Show that if $f$ has compact support, then its Fourier transform cannot have compact support unless $f=0$.

Question

Let $f\in$$L^1(\mathbb{R})$ and $g(y)=\int_{\mathbb{R}}f(x)e^{-iyx}dx$. Show that if $f$ has compact support, then $g$ can not have compact support unless $f=0$.

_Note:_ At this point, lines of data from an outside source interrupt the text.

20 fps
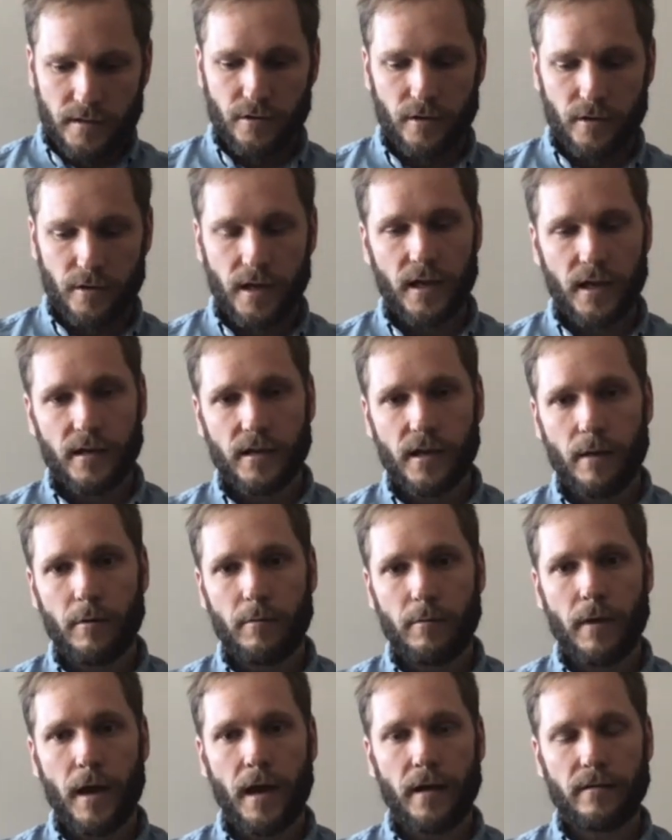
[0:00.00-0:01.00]
So again,
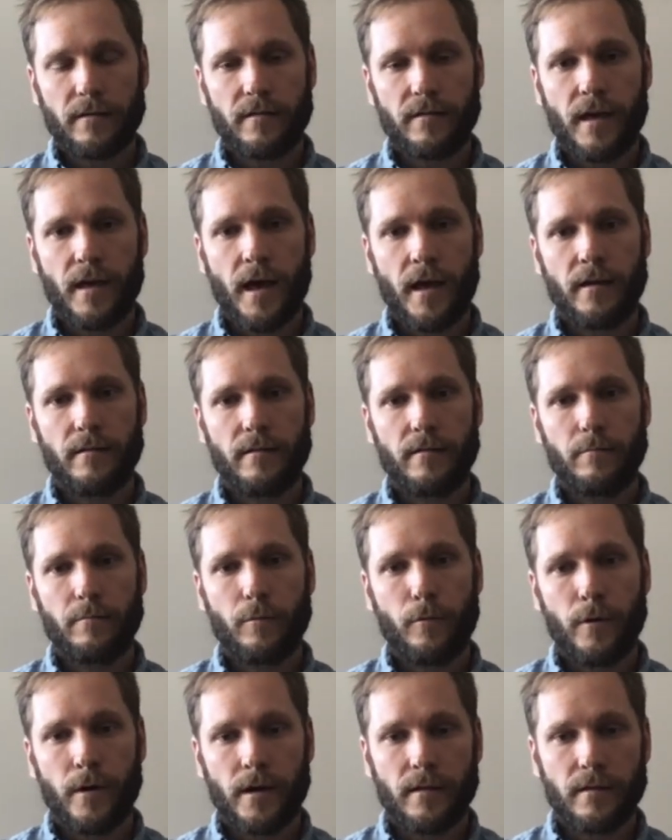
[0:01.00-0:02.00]
coming back to that
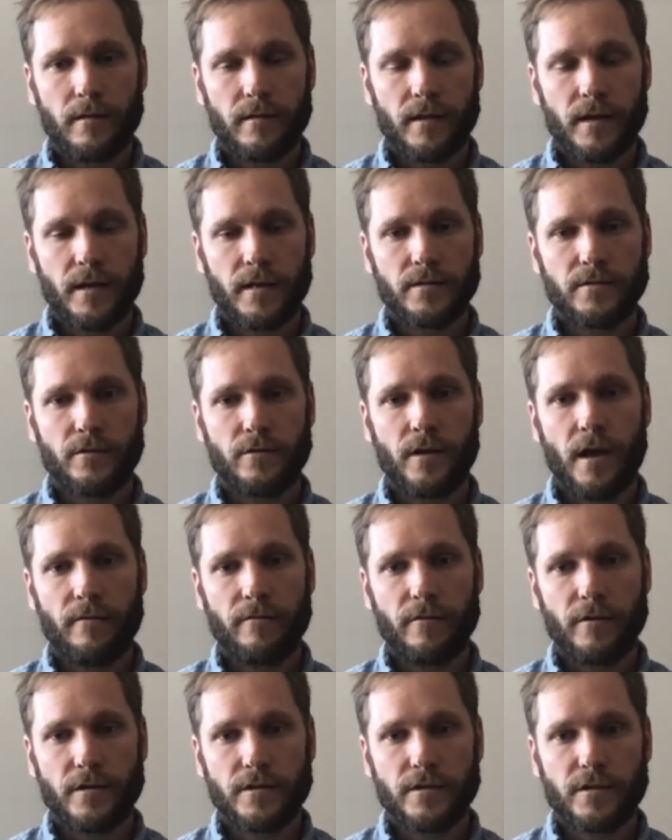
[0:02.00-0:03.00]
point, things are
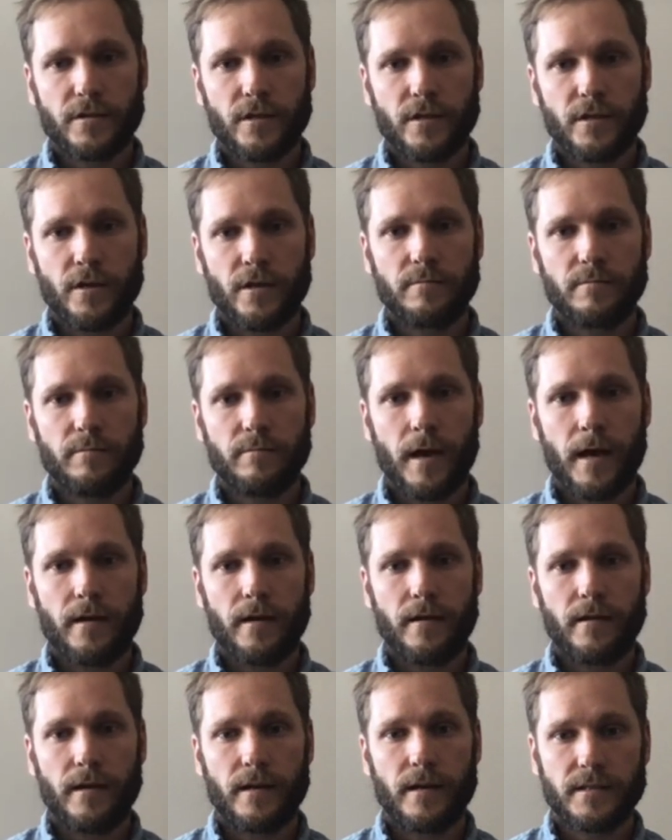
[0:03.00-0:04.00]
never as good or as
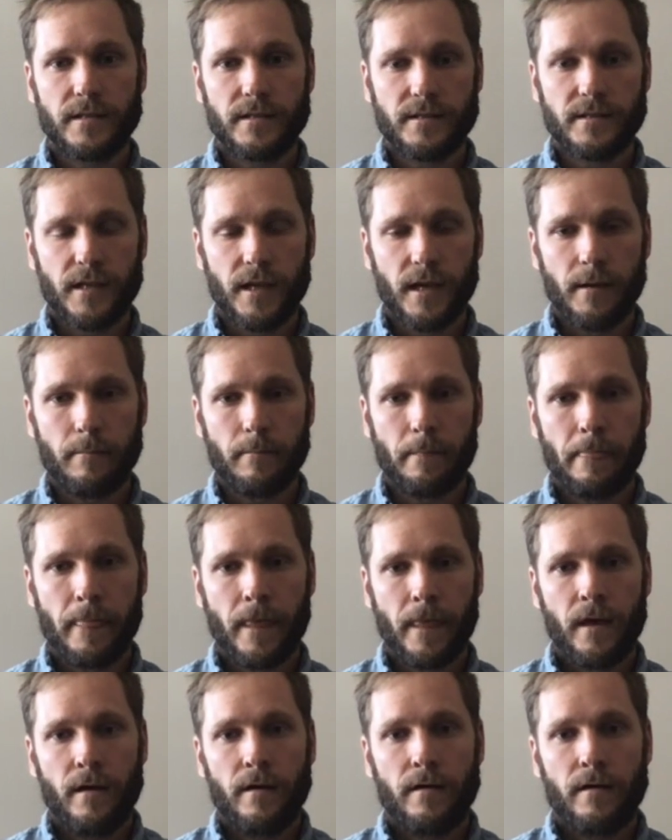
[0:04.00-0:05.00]
bad as they seem.
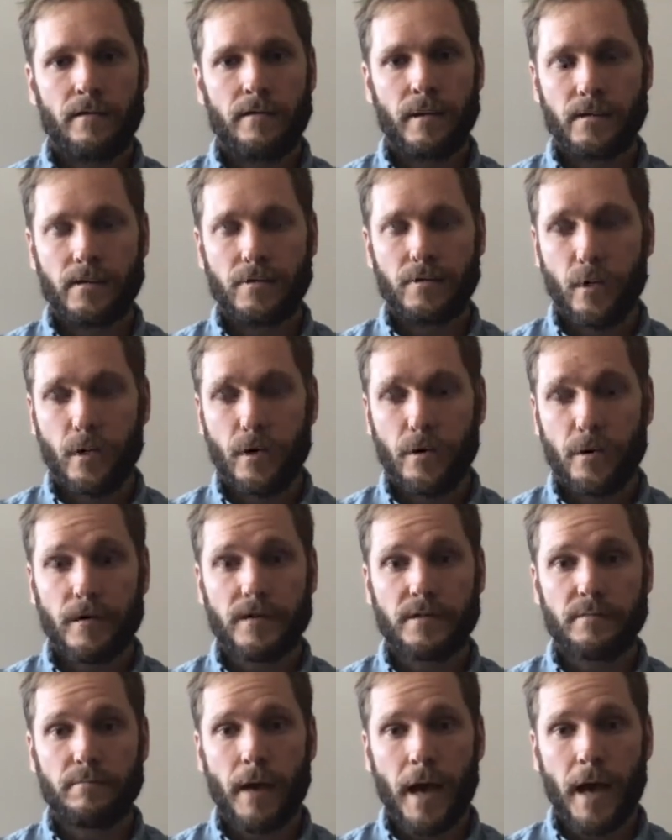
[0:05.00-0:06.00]
Things
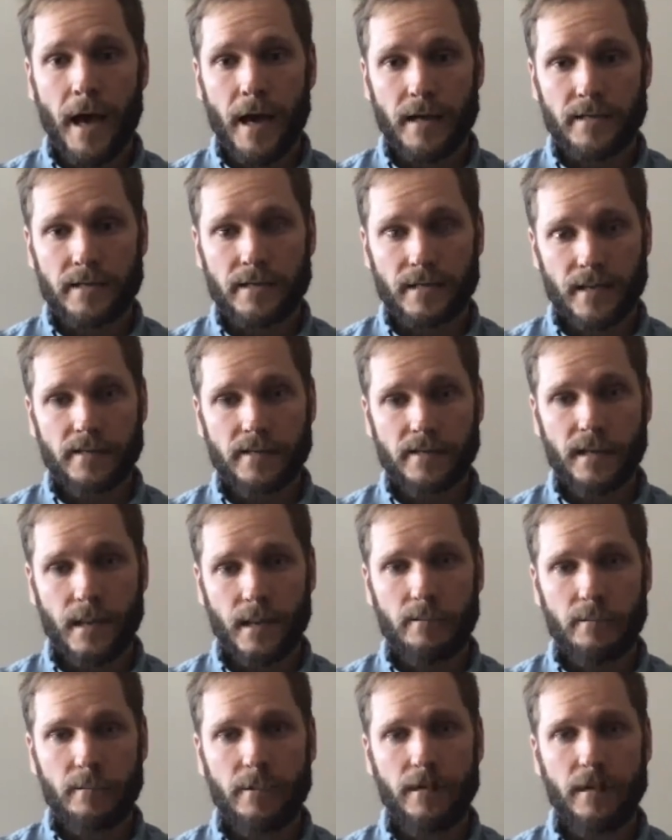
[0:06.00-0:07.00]
weren't as bad as they
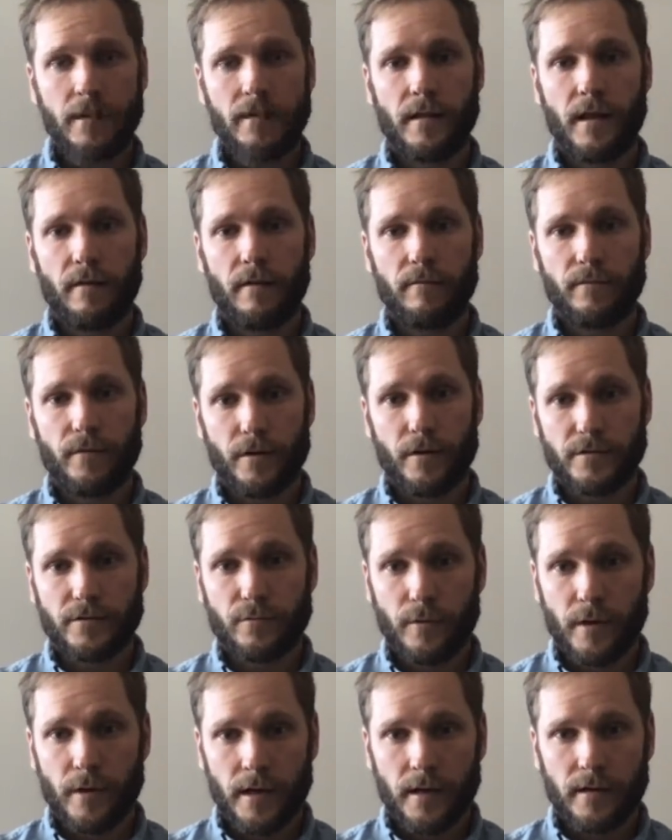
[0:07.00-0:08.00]
seemed in that
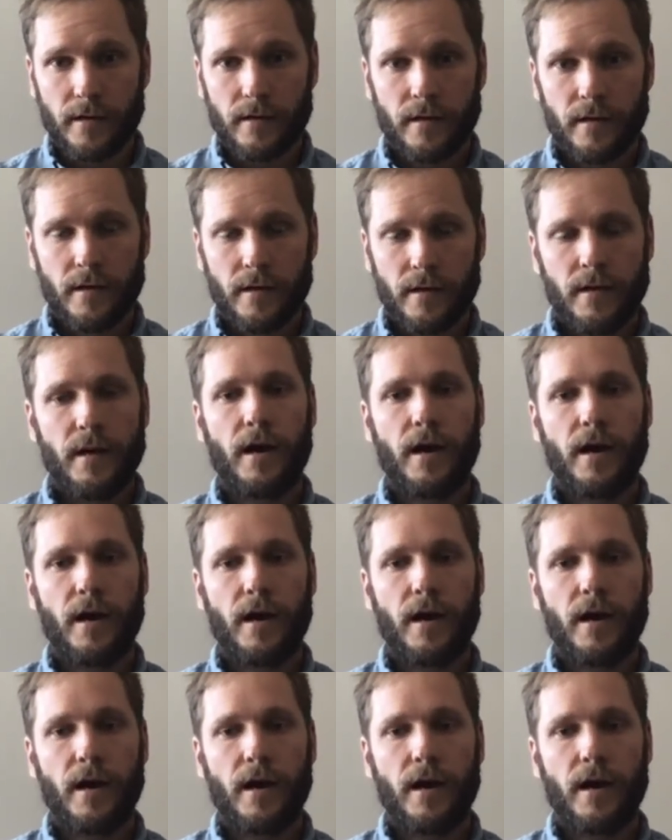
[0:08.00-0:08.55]
first week.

First, I assume that $g$ has compact support. Since $f$ has compact support, there is an interval $I$ and a nonnegative integer $n$ such that I has length $2n\pi$ and $g(y)=\int_{\mathbb{R}}f(x)e^{-iyx}dx=\int_{I}f(x)e^{-iyx}dx$. Also, since $g$ has compact support, there is a positive integer $N$ such that $g(k)=0$ for all integer $k$ with $N\leq|k|$. This shows that the Fourrier coefficients $c_k$[$f$] of $f$ on $I$ is equal to zero if $N\leq|k|$. If I can show that $c_k$[$f$]$=0$ for $|k|<N$, then this question can be done. But I don't know how to show that $c_k$[$f$]$=0$ for $|k|<N$.

Answer 1

If $f$ has compact support, its Fourier transform $\hat{f}$ can be extended to a holomorphic function on a certain domain of $\mathbb{C}$ (you just have to set $g(z) = \int f(t)e^{-itz}dt$ and apply the holomorphy under integral sign theorem).

Therefore, if $\hat{f}$ has also compact support, it is zero on a set with an accumulation point, therefore it is zero everywhere by the isolated zeros theorem : $\hat{f}=0$. But then, as the fourier transform is injective, this implies $f=0$.